In 1927, a University of Queensland professor named Thomas Parnell wanted to demonstrate the fluidity of extremely viscous substances. To that end, he melted pitch — which is a form of tar — and poured it into a closed funnel, letting it dry for three years. Now, pitch is hard when dry and will even shatter when when struck. However, after the funnel end was cut, the pitch began to drip with agonizing slowness. And 85 years later, it’s still going.
Professor Parnell lived long enough to see the first two drops descend from the funnel, which took a total of 17 years. Since it began, a mere eight drops have made their way out of the funnel. The last occurred on November 28, 2000, but went sadly unobserved. In fact, in the more than three-quarters of a century that the experiment has been running, no one has yet observed a drop fall.

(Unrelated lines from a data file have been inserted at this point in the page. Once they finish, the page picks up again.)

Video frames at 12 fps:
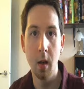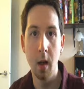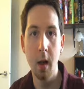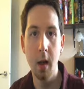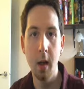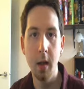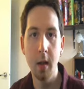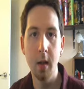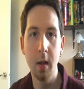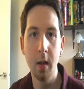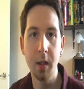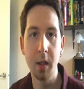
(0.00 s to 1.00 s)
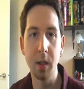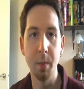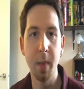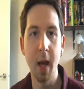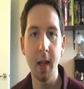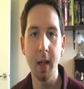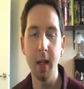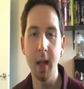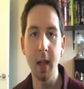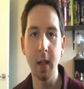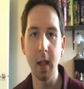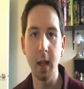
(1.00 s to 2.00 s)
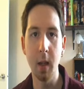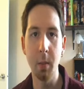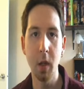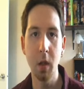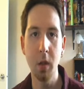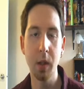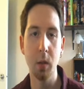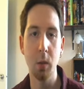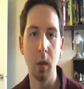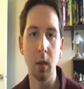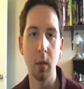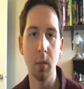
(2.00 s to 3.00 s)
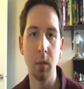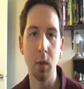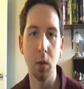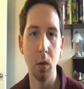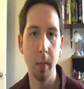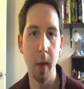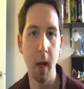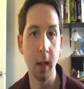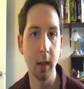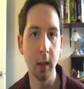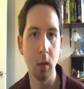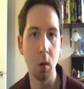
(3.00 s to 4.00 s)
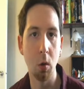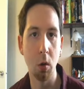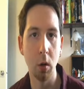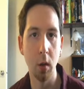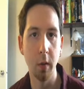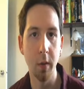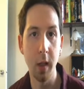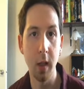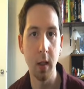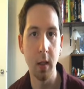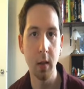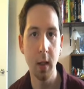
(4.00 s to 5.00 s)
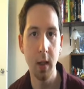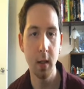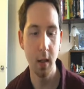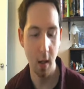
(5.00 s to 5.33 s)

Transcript: Hi, this is Matt, aka Mouse. Welcome to my little corner of the internet.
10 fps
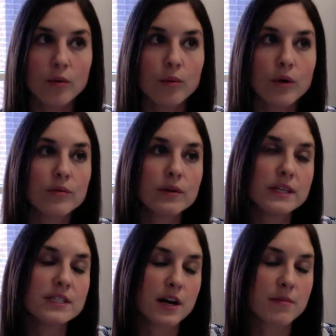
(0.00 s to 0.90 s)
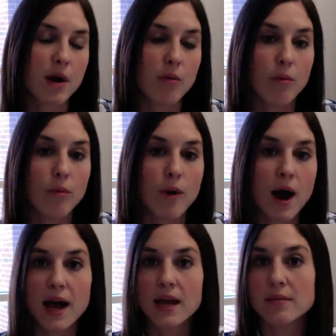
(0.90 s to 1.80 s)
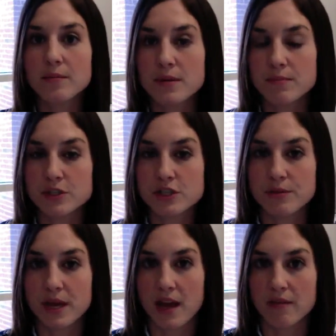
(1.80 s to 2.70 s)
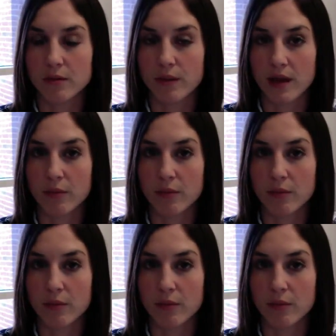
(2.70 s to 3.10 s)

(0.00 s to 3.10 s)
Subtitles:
we're really talking about why people should behave a way.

To rectify this, and to prove that if something is truly useless it will have a home on the Internet, the University has set up a webcam with its all-seeing eye trained on the pitch experiment. Now you — yes, you! — can watch with bated breath for the long expected ninth drop to fall!
You might have a long wait, though. For one thing, it has been calculated that pitch is about 100 billion times more viscous than water. If you’re looking for any tips about when to tune in, Professor John Mainstone, who currently maintains the experiment, is betting on 2013 to be the year of the ninth drop.
With the death of the Trojan Coffee Pot, the pitch experiment is the next best webcam the Internet has to offer.